# Work required
Reproduce the records that follow exactly; any picture among them stays out.

# Given information
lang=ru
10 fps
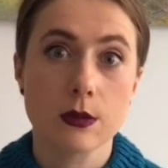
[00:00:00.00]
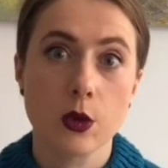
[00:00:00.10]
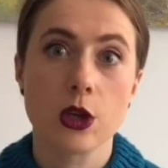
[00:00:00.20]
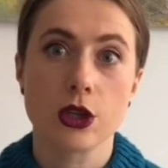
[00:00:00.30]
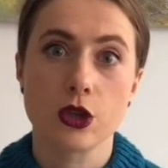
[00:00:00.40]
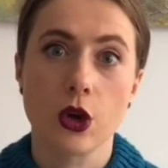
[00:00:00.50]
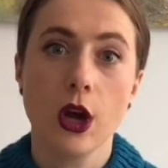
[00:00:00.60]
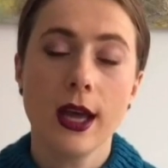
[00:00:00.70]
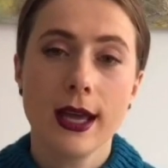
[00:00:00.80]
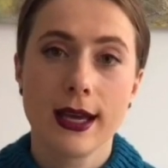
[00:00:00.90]
тем более, что
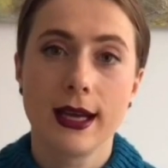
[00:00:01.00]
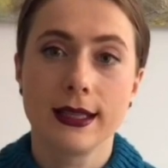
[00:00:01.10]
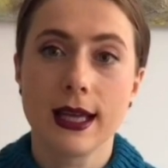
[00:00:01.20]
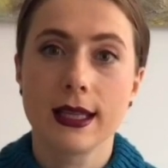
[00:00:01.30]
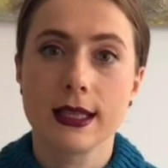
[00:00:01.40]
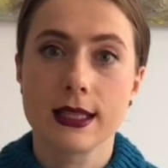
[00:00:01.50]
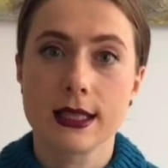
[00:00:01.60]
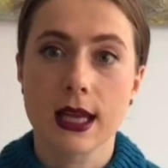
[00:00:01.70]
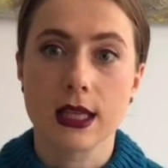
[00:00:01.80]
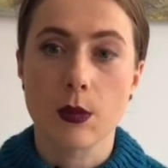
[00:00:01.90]
э, данный дизайн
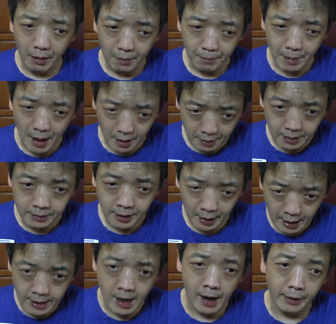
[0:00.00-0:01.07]
まあ
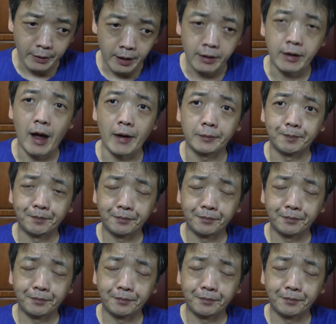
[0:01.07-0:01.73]
中に入ってて、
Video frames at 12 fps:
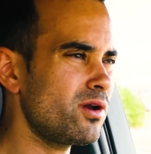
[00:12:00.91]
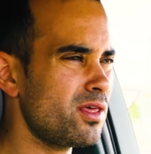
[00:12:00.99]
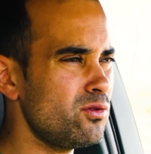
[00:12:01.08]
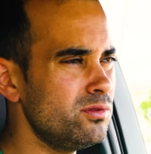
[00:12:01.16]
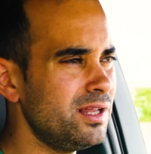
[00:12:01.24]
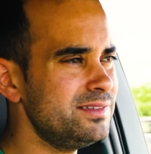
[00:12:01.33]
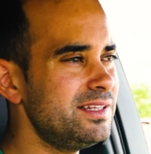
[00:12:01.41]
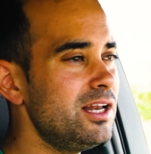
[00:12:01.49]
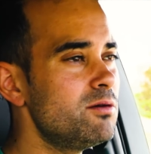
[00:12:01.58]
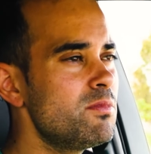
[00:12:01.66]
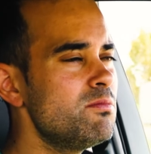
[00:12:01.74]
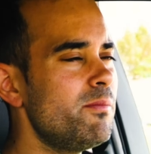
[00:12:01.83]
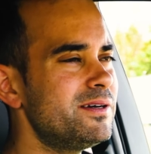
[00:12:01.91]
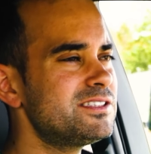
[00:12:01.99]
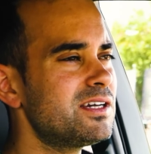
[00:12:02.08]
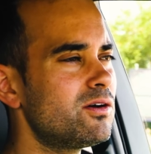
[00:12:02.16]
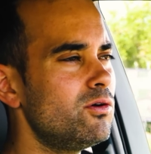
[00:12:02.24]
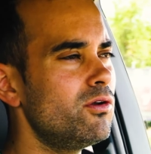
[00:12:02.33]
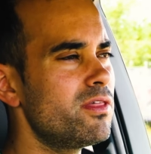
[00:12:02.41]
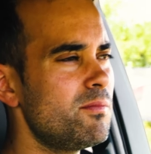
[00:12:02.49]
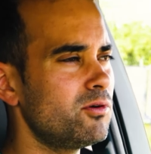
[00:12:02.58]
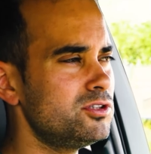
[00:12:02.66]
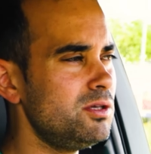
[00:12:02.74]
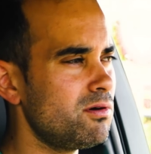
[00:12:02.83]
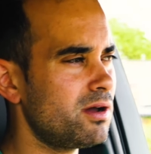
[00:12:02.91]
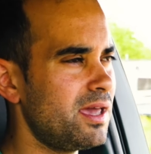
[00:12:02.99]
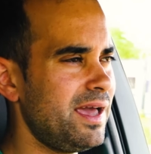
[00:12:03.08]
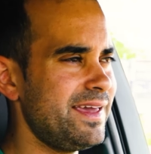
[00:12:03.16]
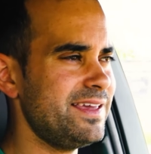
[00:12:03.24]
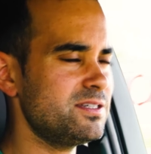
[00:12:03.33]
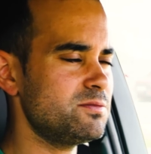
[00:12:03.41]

redundante y lo mismo pasa con los deportivos que hay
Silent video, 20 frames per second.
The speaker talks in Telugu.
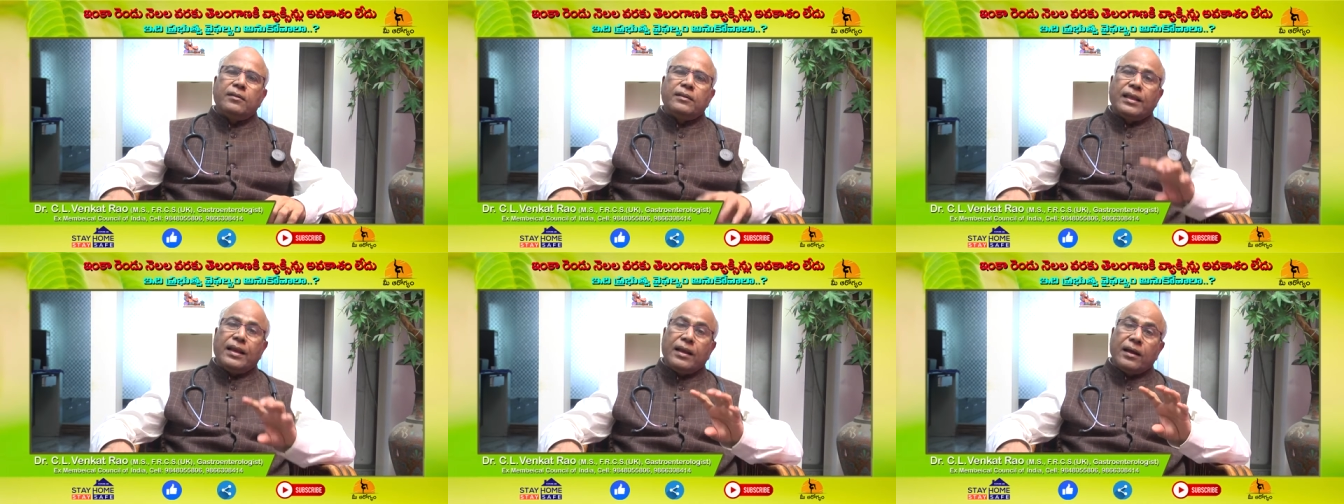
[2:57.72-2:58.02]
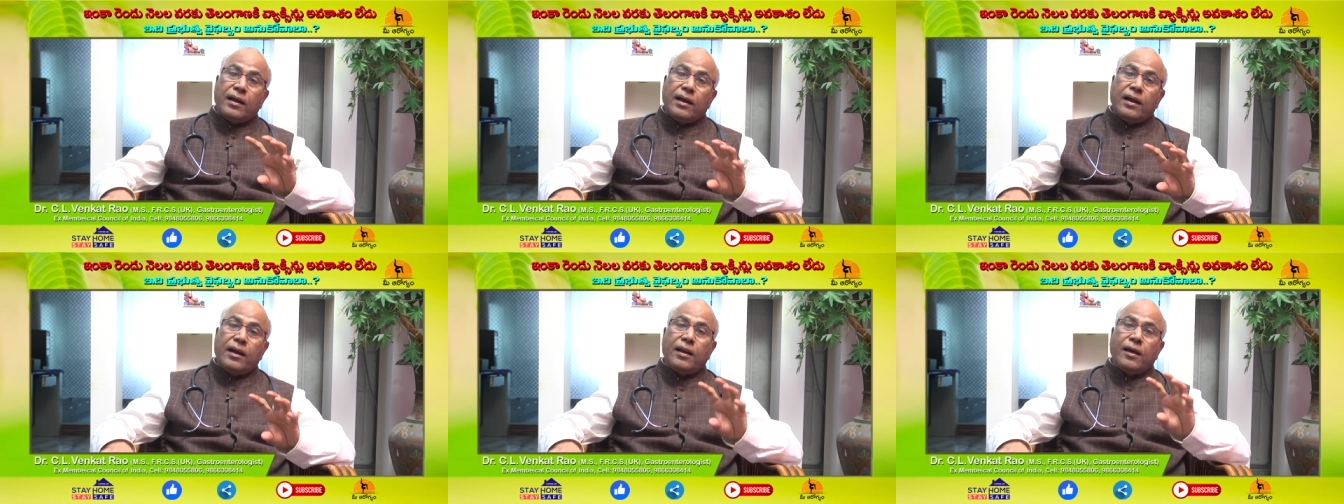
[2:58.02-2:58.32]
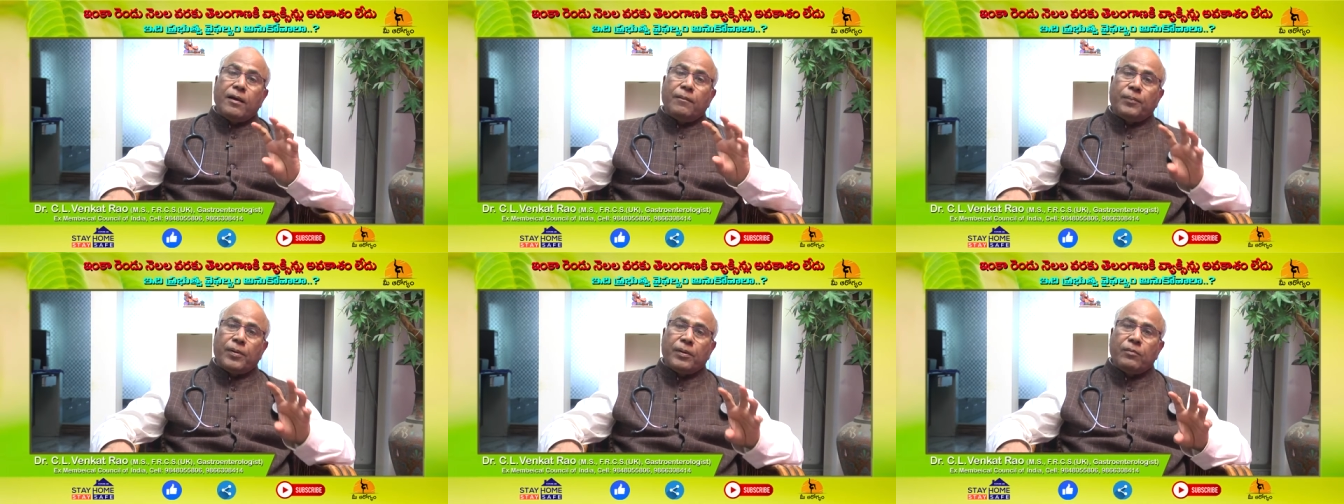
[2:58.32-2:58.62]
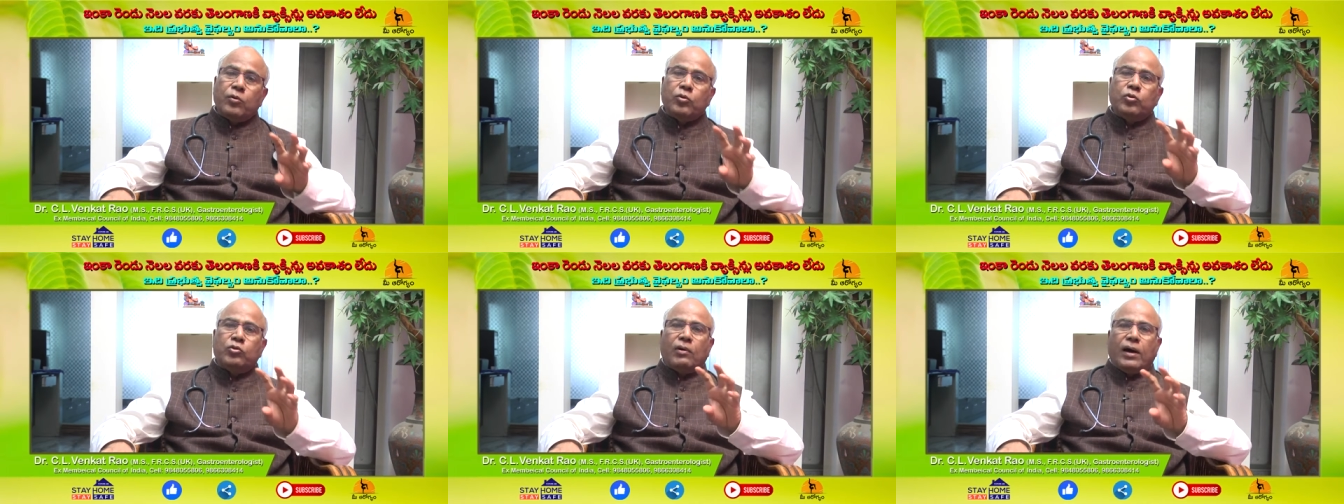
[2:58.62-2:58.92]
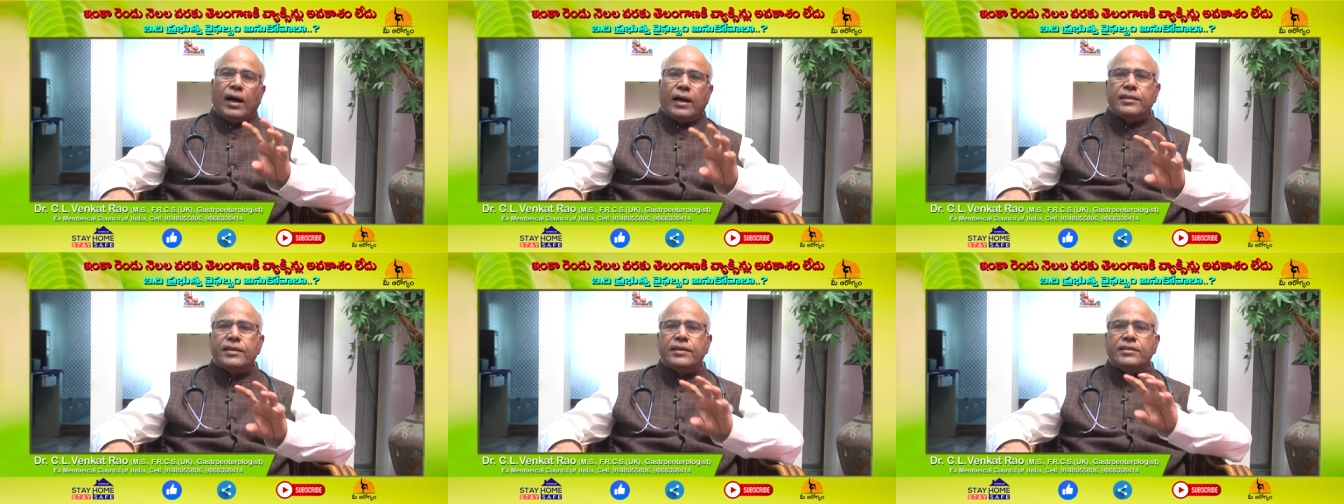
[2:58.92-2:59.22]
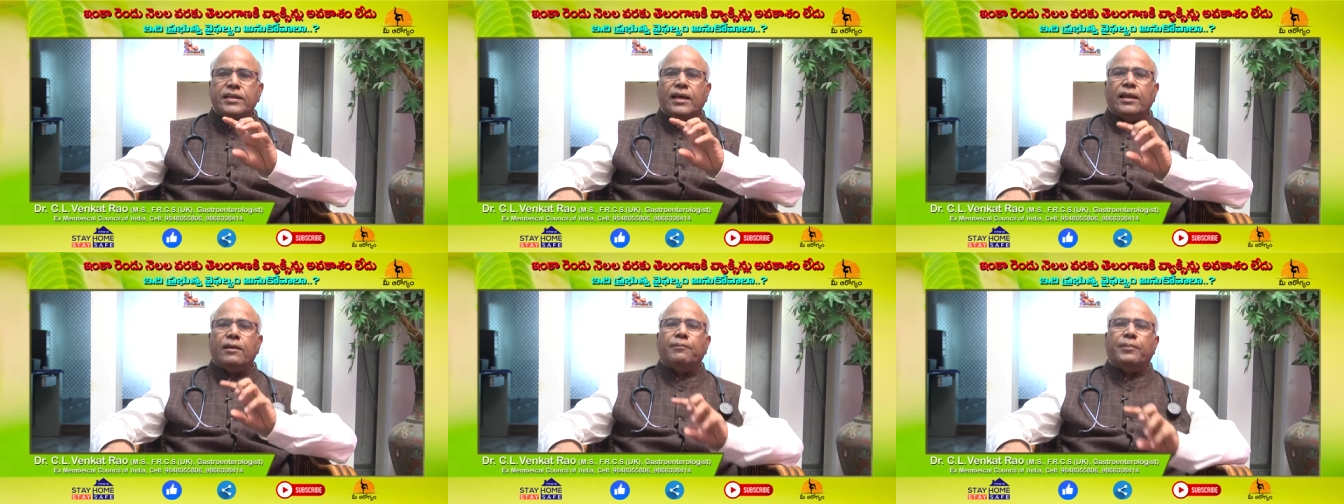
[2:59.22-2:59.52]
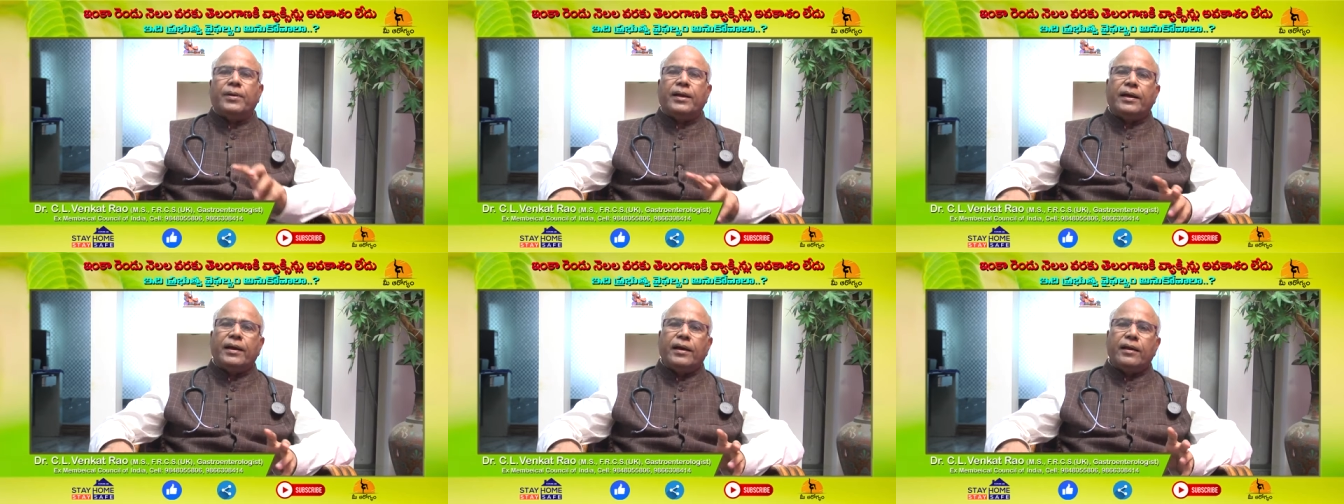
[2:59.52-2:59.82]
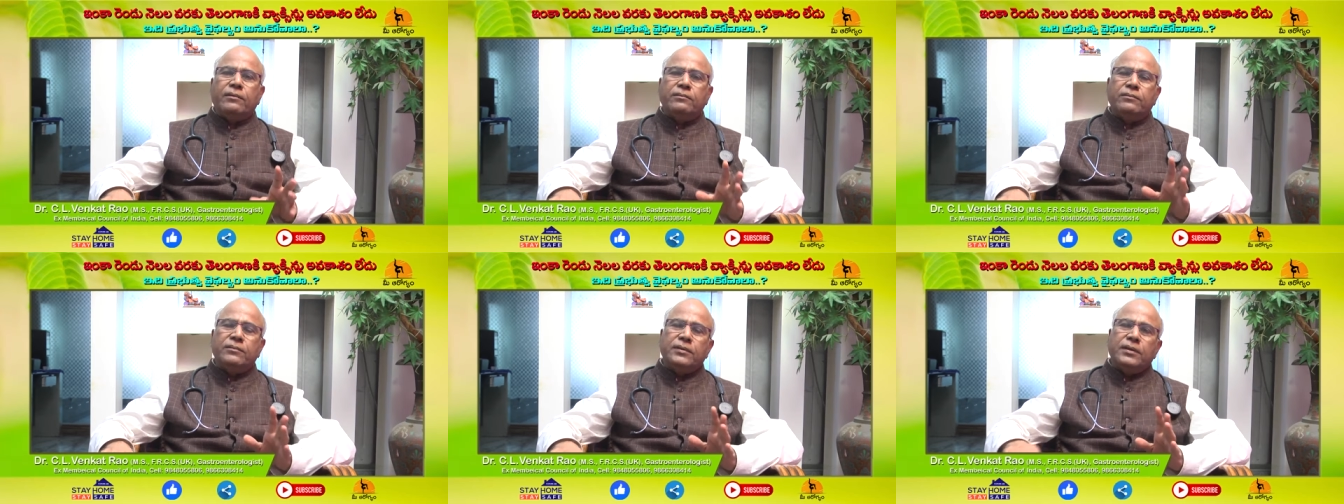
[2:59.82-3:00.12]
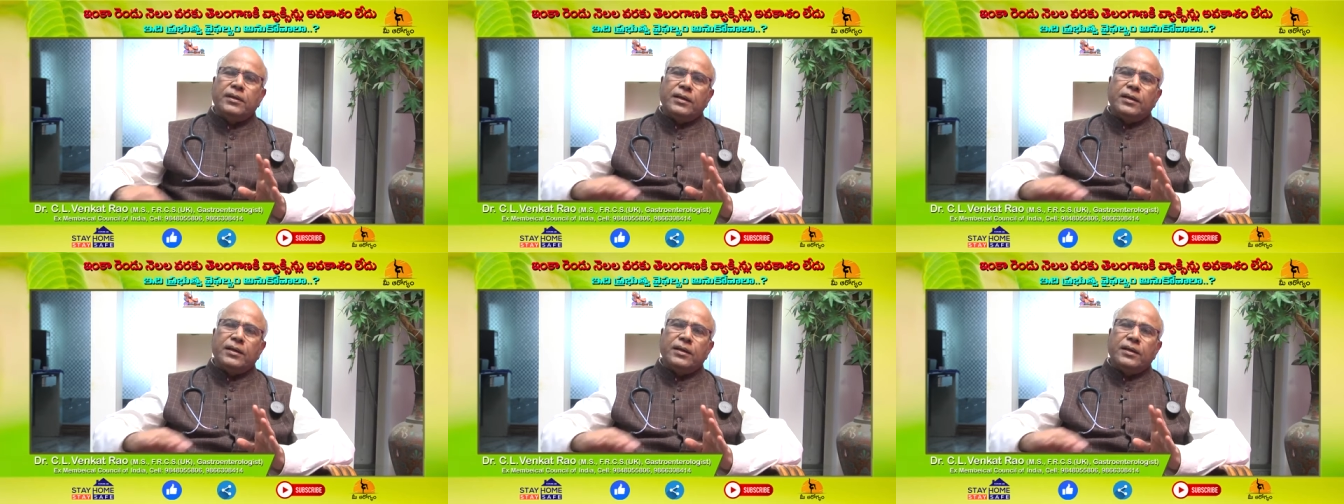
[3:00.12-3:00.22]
తెలంగాణ ప్రభుత్వ ఆదేశాల ప్రకారం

# Output below
lang=ru
10 fps
[00:00:00.00]
[00:00:00.10]
[00:00:00.20]
[00:00:00.30]
[00:00:00.40]
[00:00:00.50]
[00:00:00.60]
[00:00:00.70]
[00:00:00.80]
[00:00:00.90]
тем более, что
[00:00:01.00]
[00:00:01.10]
[00:00:01.20]
[00:00:01.30]
[00:00:01.40]
[00:00:01.50]
[00:00:01.60]
[00:00:01.70]
[00:00:01.80]
[00:00:01.90]
э, данный дизайн
[0:00.00-0:01.07]
まあ
[0:01.07-0:01.73]
中に入ってて、
Video frames at 12 fps:
[00:12:00.91]
[00:12:00.99]
[00:12:01.08]
[00:12:01.16]
[00:12:01.24]
[00:12:01.33]
[00:12:01.41]
[00:12:01.49]
[00:12:01.58]
[00:12:01.66]
[00:12:01.74]
[00:12:01.83]
[00:12:01.91]
[00:12:01.99]
[00:12:02.08]
[00:12:02.16]
[00:12:02.24]
[00:12:02.33]
[00:12:02.41]
[00:12:02.49]
[00:12:02.58]
[00:12:02.66]
[00:12:02.74]
[00:12:02.83]
[00:12:02.91]
[00:12:02.99]
[00:12:03.08]
[00:12:03.16]
[00:12:03.24]
[00:12:03.33]
[00:12:03.41]

redundante y lo mismo pasa con los deportivos que hay
Silent video, 20 frames per second.
The speaker talks in Telugu.
[2:57.72-2:58.02]
[2:58.02-2:58.32]
[2:58.32-2:58.62]
[2:58.62-2:58.92]
[2:58.92-2:59.22]
[2:59.22-2:59.52]
[2:59.52-2:59.82]
[2:59.82-3:00.12]
[3:00.12-3:00.22]
తెలంగాణ ప్రభుత్వ ఆదేశాల ప్రకారం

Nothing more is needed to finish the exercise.